WHAT YOU SHOULD DO: Beginning with the line containing "[2.13-3.20s]" and ending at the last line of the records, transcribe each line exactly. Do not include pictures.

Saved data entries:
★ ★ ★ ★ ★

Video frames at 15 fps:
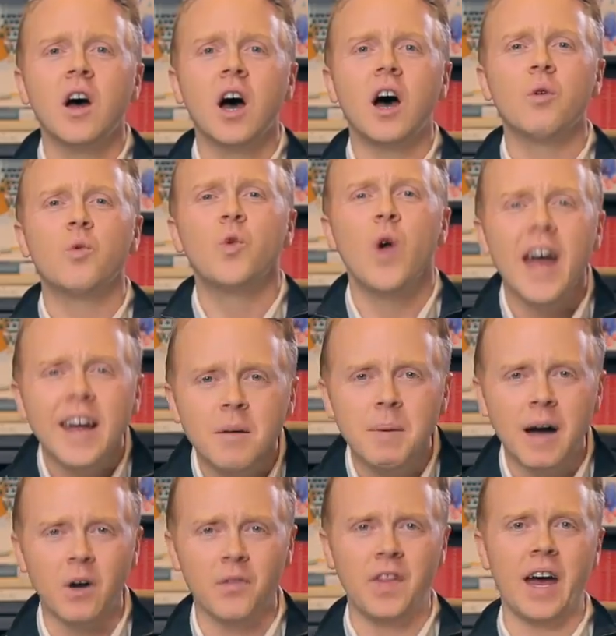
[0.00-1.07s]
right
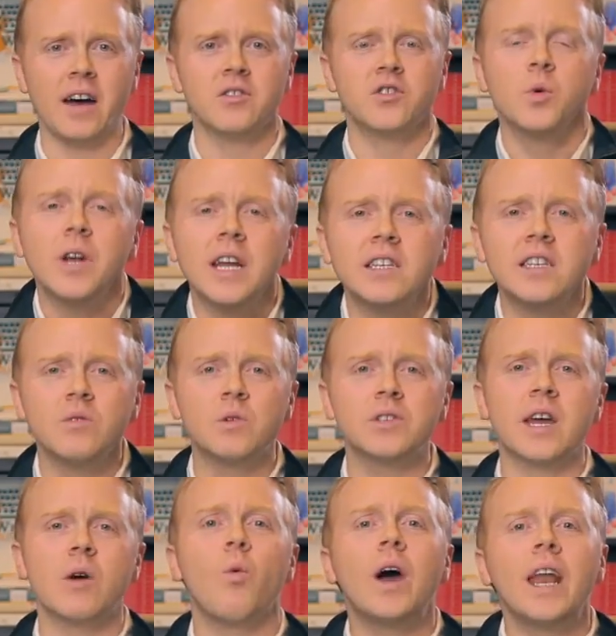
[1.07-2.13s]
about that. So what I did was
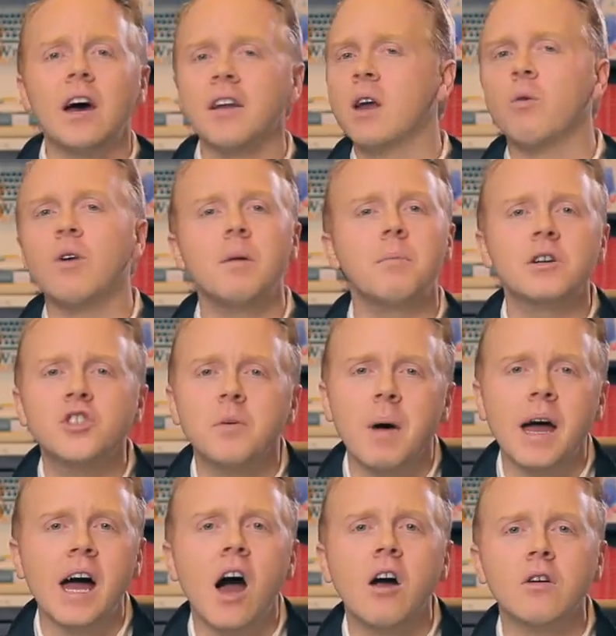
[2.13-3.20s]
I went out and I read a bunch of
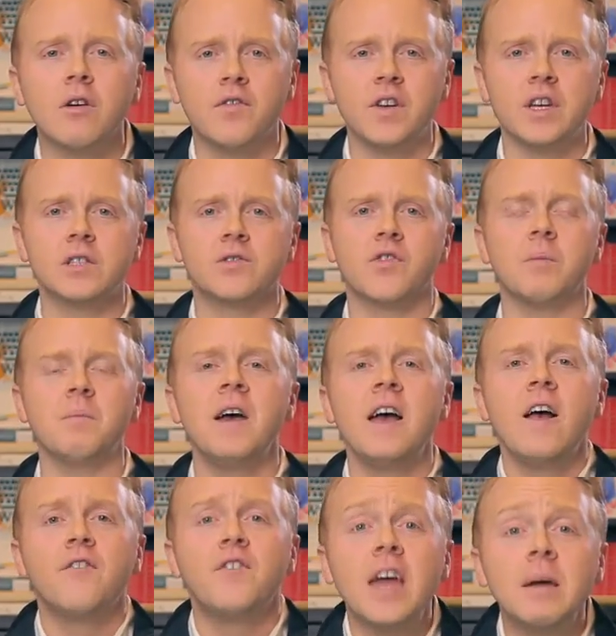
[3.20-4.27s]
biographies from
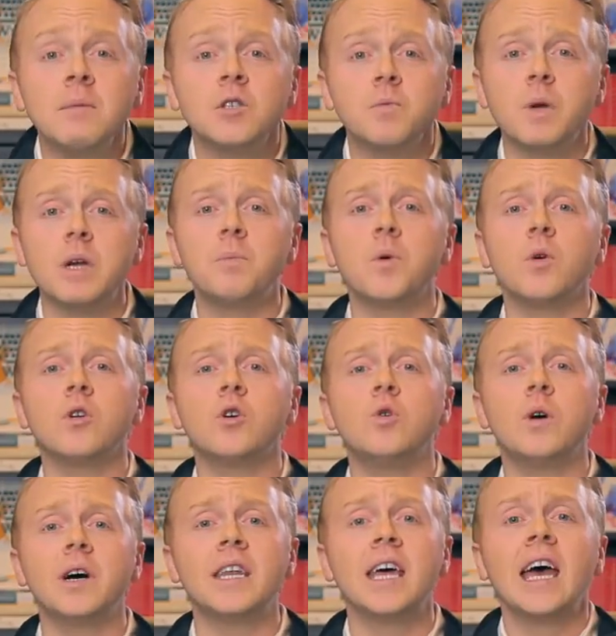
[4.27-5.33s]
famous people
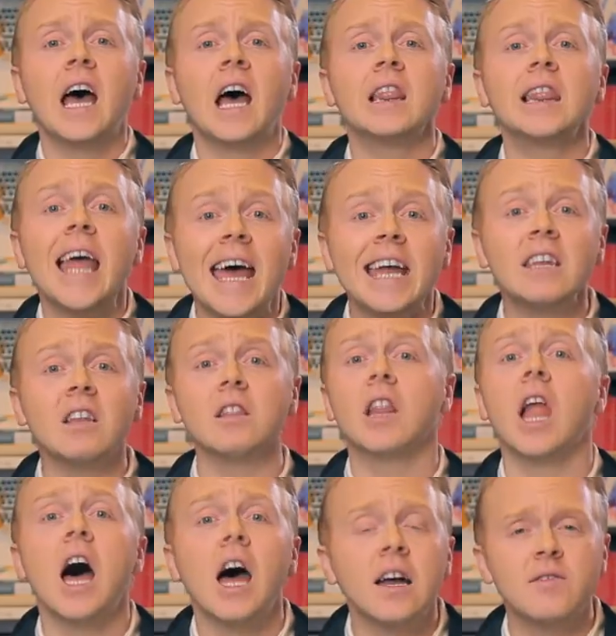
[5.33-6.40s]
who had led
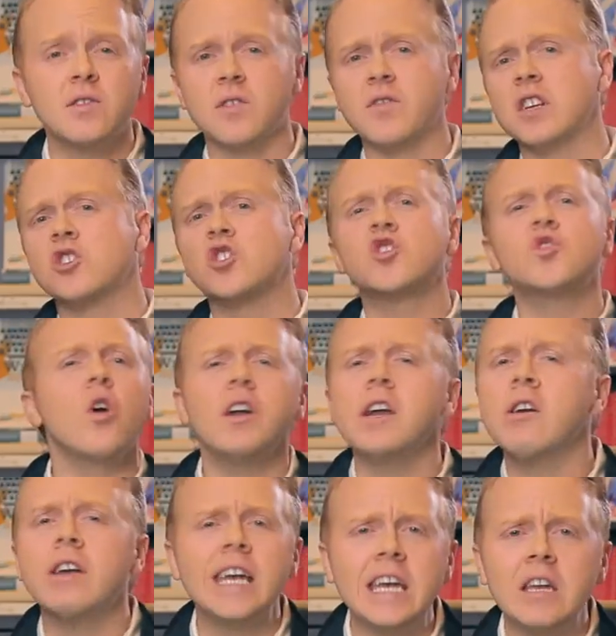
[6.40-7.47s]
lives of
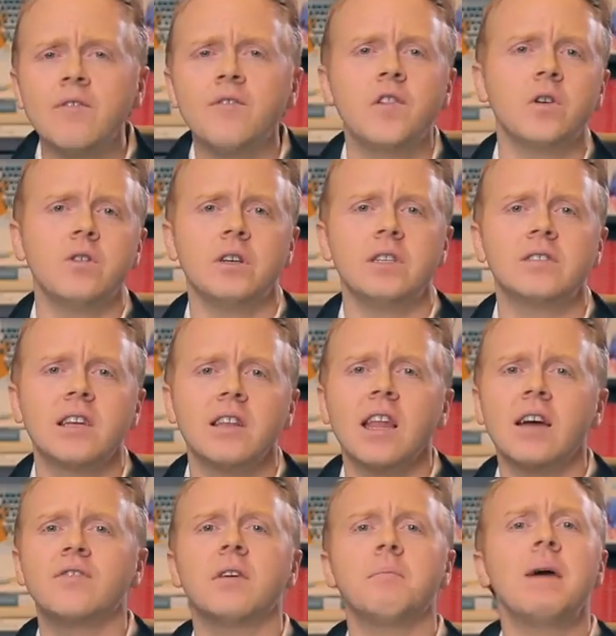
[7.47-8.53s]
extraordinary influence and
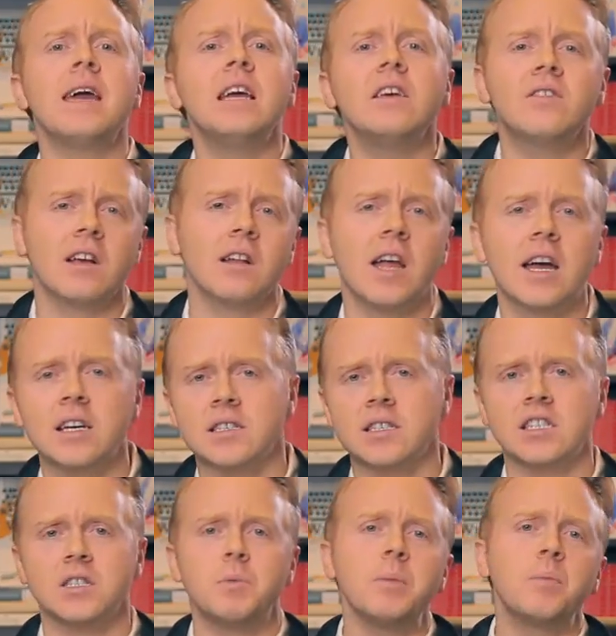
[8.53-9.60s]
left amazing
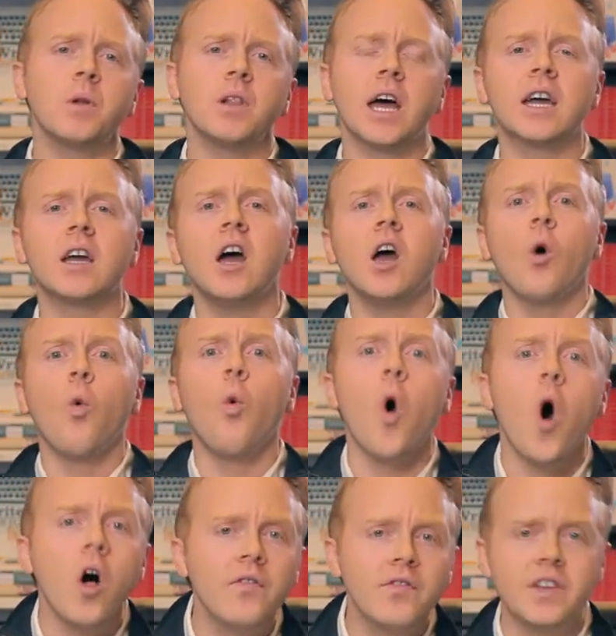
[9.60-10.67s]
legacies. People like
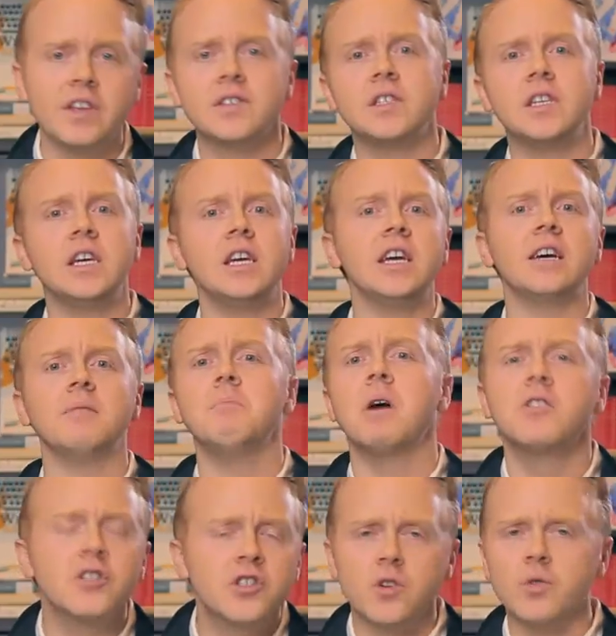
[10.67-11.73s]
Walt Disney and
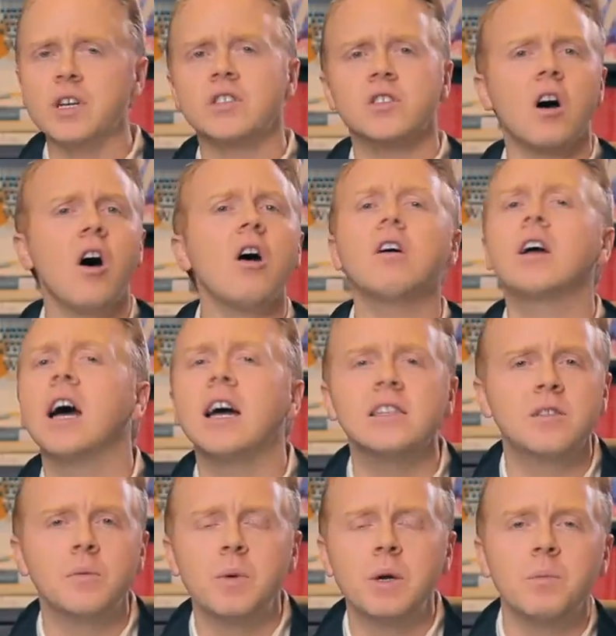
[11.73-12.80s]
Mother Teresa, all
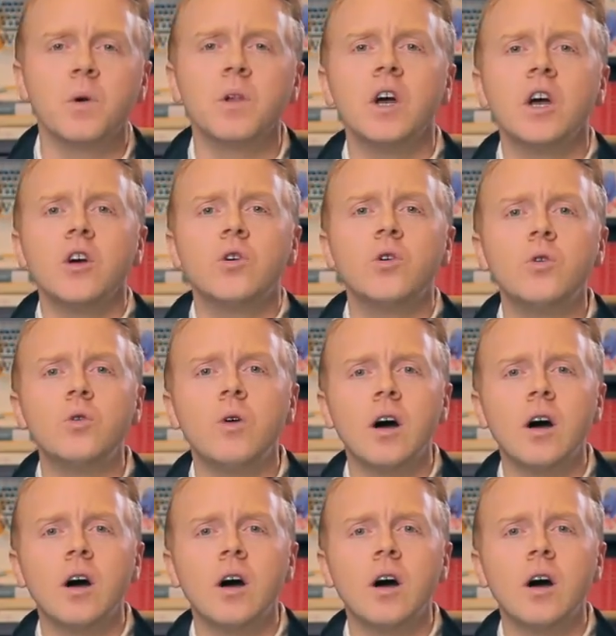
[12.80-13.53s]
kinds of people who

★ ★ ★ ★ ★

RESULT BELOW:
[2.13-3.20s]
I went out and I read a bunch of
[3.20-4.27s]
biographies from
[4.27-5.33s]
famous people
[5.33-6.40s]
who had led
[6.40-7.47s]
lives of
[7.47-8.53s]
extraordinary influence and
[8.53-9.60s]
left amazing
[9.60-10.67s]
legacies. People like
[10.67-11.73s]
Walt Disney and
[11.73-12.80s]
Mother Teresa, all
[12.80-13.53s]
kinds of people who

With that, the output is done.